• **Problem description**
Return the entries below in their exact form, leaving the pictures out.

• **Dataset**

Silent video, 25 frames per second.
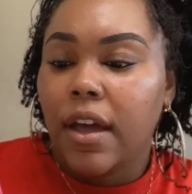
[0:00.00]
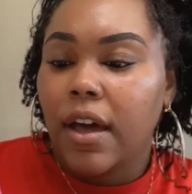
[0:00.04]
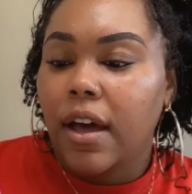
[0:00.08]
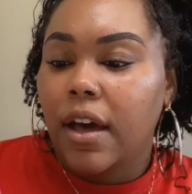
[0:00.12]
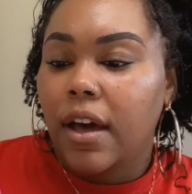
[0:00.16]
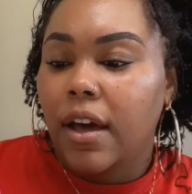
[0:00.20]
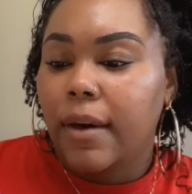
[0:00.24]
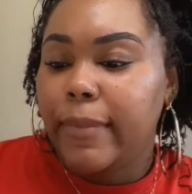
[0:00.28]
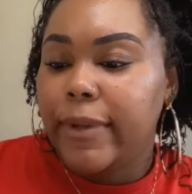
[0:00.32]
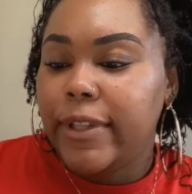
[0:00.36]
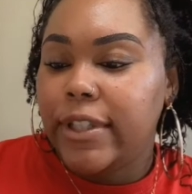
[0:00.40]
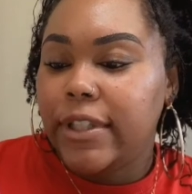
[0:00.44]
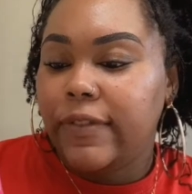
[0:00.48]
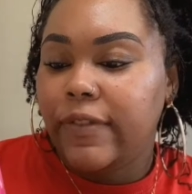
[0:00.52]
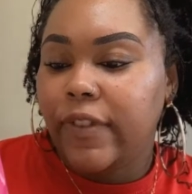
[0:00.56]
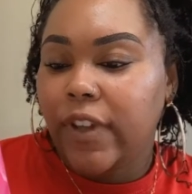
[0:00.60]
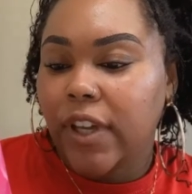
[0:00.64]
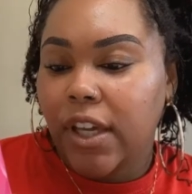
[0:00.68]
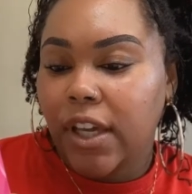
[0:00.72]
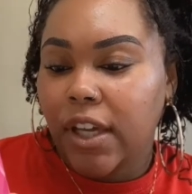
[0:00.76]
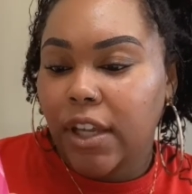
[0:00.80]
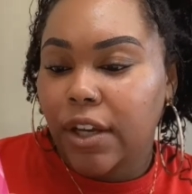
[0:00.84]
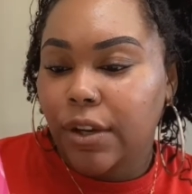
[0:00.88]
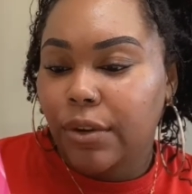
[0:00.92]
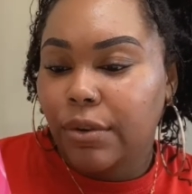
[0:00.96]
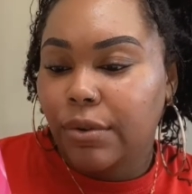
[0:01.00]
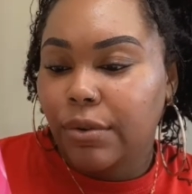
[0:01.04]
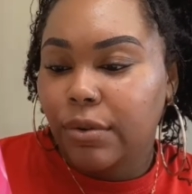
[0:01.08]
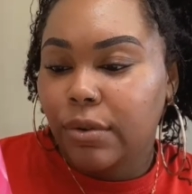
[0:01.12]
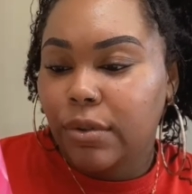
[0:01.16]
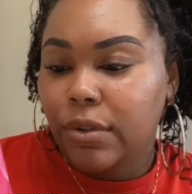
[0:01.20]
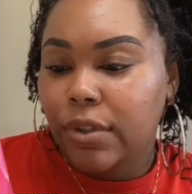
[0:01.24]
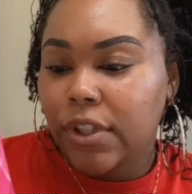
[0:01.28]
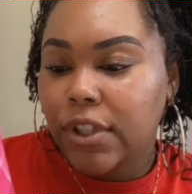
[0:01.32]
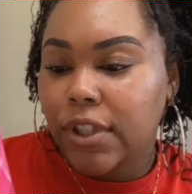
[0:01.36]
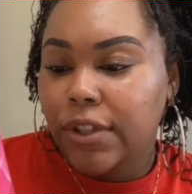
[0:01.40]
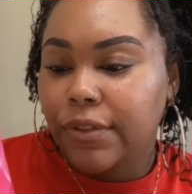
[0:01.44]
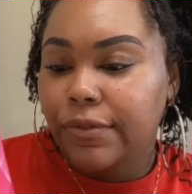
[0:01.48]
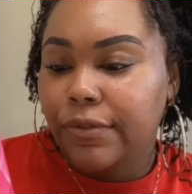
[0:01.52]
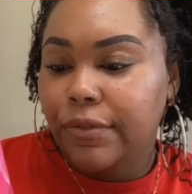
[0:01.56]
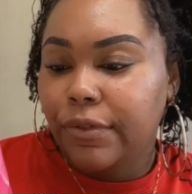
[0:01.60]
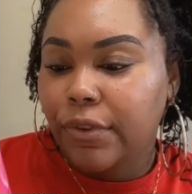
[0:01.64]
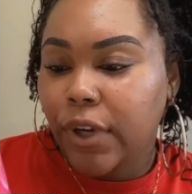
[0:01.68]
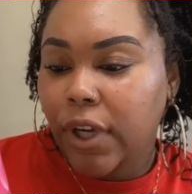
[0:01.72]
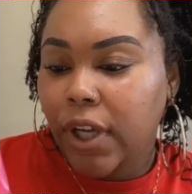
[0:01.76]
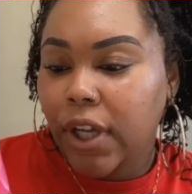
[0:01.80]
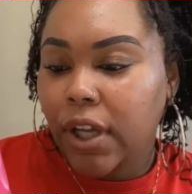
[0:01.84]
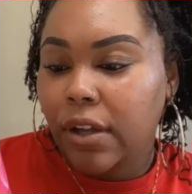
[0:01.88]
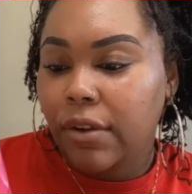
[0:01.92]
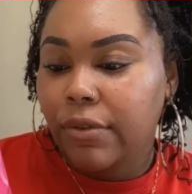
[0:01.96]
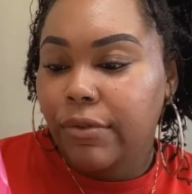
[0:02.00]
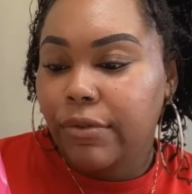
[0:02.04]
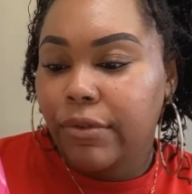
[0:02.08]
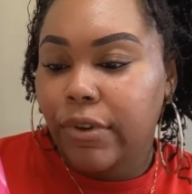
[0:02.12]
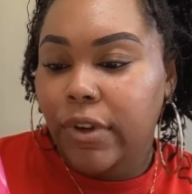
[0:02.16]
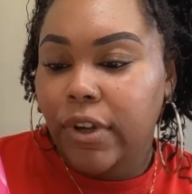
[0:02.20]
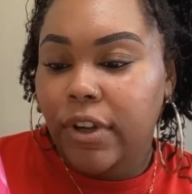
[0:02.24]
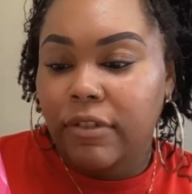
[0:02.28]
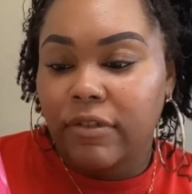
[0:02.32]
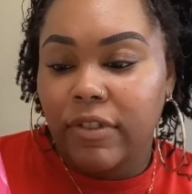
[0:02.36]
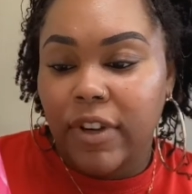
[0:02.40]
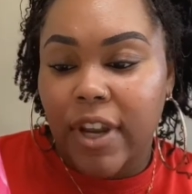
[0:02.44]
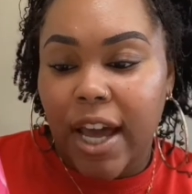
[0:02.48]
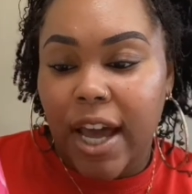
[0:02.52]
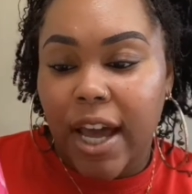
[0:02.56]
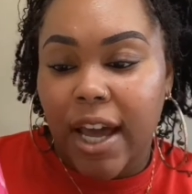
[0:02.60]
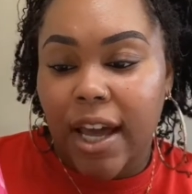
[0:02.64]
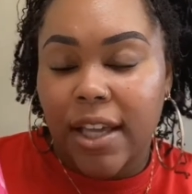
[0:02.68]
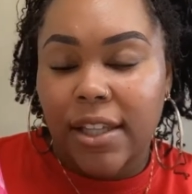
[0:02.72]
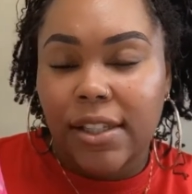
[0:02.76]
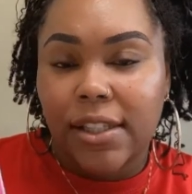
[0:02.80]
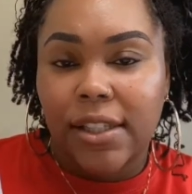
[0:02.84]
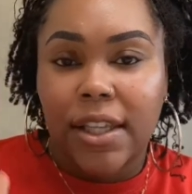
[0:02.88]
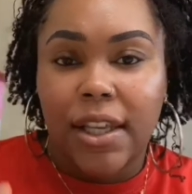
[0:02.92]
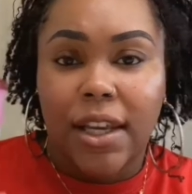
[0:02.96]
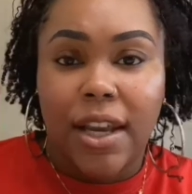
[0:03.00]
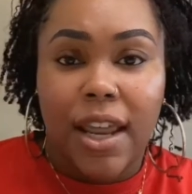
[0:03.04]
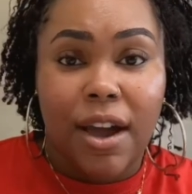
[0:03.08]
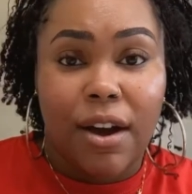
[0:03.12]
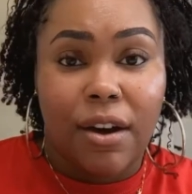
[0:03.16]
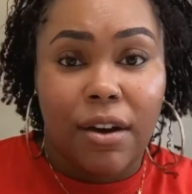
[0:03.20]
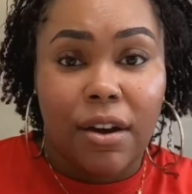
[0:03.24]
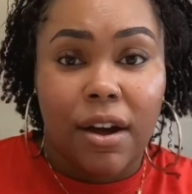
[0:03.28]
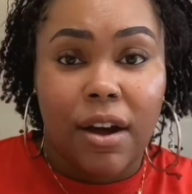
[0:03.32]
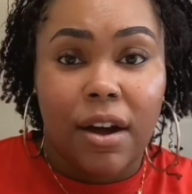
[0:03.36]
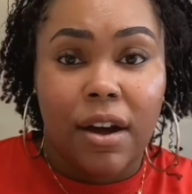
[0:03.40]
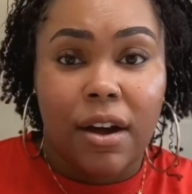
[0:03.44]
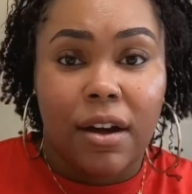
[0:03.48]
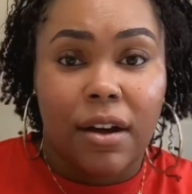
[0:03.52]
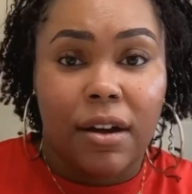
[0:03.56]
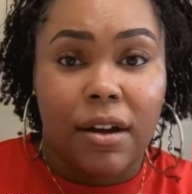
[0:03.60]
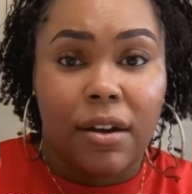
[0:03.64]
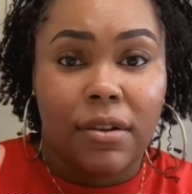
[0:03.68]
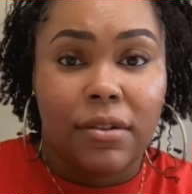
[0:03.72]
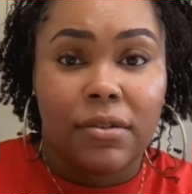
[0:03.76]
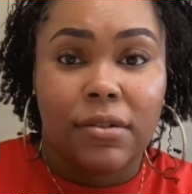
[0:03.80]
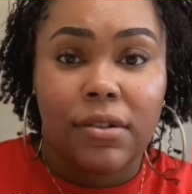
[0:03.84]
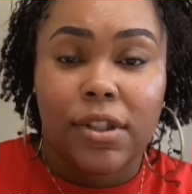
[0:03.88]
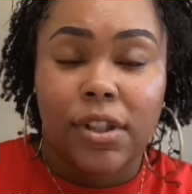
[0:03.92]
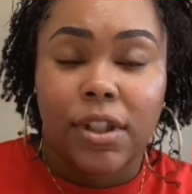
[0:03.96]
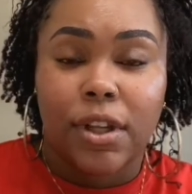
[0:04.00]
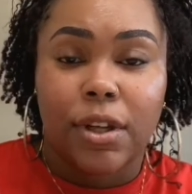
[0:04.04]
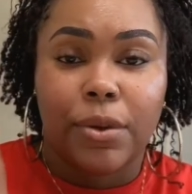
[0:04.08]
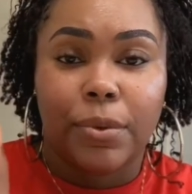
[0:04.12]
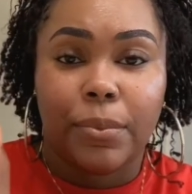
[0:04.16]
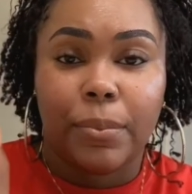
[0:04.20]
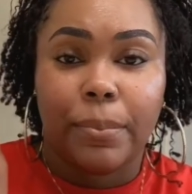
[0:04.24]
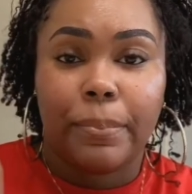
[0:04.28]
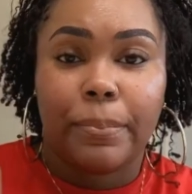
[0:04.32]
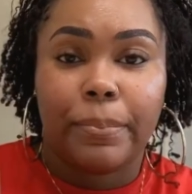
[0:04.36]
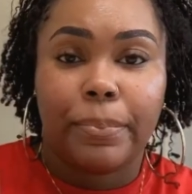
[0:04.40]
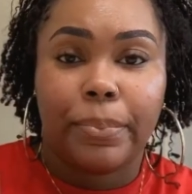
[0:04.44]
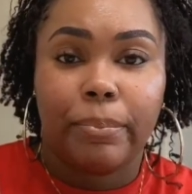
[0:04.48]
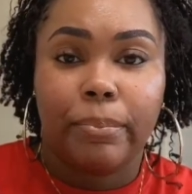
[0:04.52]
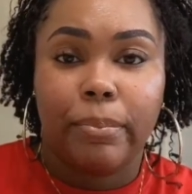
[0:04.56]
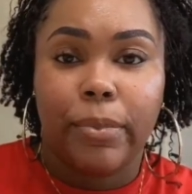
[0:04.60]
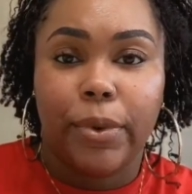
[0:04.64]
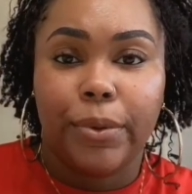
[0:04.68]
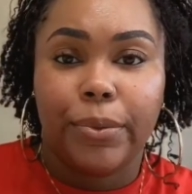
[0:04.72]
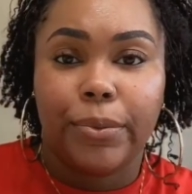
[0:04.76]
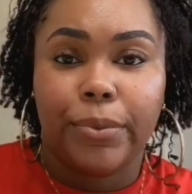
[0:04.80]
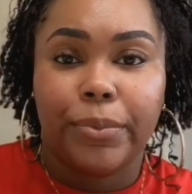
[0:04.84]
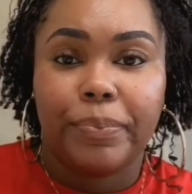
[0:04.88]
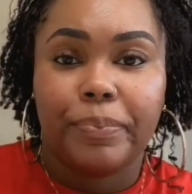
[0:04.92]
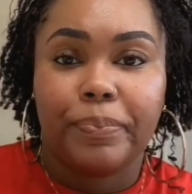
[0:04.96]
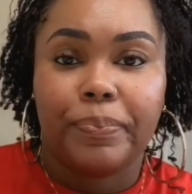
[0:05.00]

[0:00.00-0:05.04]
It's vegan and cruelty free, free of dyes and alcohol. So boom.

• **Answer for the task**
Silent video, 25 frames per second.
[0:00.00]
[0:00.04]
[0:00.08]
[0:00.12]
[0:00.16]
[0:00.20]
[0:00.24]
[0:00.28]
[0:00.32]
[0:00.36]
[0:00.40]
[0:00.44]
[0:00.48]
[0:00.52]
[0:00.56]
[0:00.60]
[0:00.64]
[0:00.68]
[0:00.72]
[0:00.76]
[0:00.80]
[0:00.84]
[0:00.88]
[0:00.92]
[0:00.96]
[0:01.00]
[0:01.04]
[0:01.08]
[0:01.12]
[0:01.16]
[0:01.20]
[0:01.24]
[0:01.28]
[0:01.32]
[0:01.36]
[0:01.40]
[0:01.44]
[0:01.48]
[0:01.52]
[0:01.56]
[0:01.60]
[0:01.64]
[0:01.68]
[0:01.72]
[0:01.76]
[0:01.80]
[0:01.84]
[0:01.88]
[0:01.92]
[0:01.96]
[0:02.00]
[0:02.04]
[0:02.08]
[0:02.12]
[0:02.16]
[0:02.20]
[0:02.24]
[0:02.28]
[0:02.32]
[0:02.36]
[0:02.40]
[0:02.44]
[0:02.48]
[0:02.52]
[0:02.56]
[0:02.60]
[0:02.64]
[0:02.68]
[0:02.72]
[0:02.76]
[0:02.80]
[0:02.84]
[0:02.88]
[0:02.92]
[0:02.96]
[0:03.00]
[0:03.04]
[0:03.08]
[0:03.12]
[0:03.16]
[0:03.20]
[0:03.24]
[0:03.28]
[0:03.32]
[0:03.36]
[0:03.40]
[0:03.44]
[0:03.48]
[0:03.52]
[0:03.56]
[0:03.60]
[0:03.64]
[0:03.68]
[0:03.72]
[0:03.76]
[0:03.80]
[0:03.84]
[0:03.88]
[0:03.92]
[0:03.96]
[0:04.00]
[0:04.04]
[0:04.08]
[0:04.12]
[0:04.16]
[0:04.20]
[0:04.24]
[0:04.28]
[0:04.32]
[0:04.36]
[0:04.40]
[0:04.44]
[0:04.48]
[0:04.52]
[0:04.56]
[0:04.60]
[0:04.64]
[0:04.68]
[0:04.72]
[0:04.76]
[0:04.80]
[0:04.84]
[0:04.88]
[0:04.92]
[0:04.96]
[0:05.00]

[0:00.00-0:05.04]
It's vegan and cruelty free, free of dyes and alcohol. So boom.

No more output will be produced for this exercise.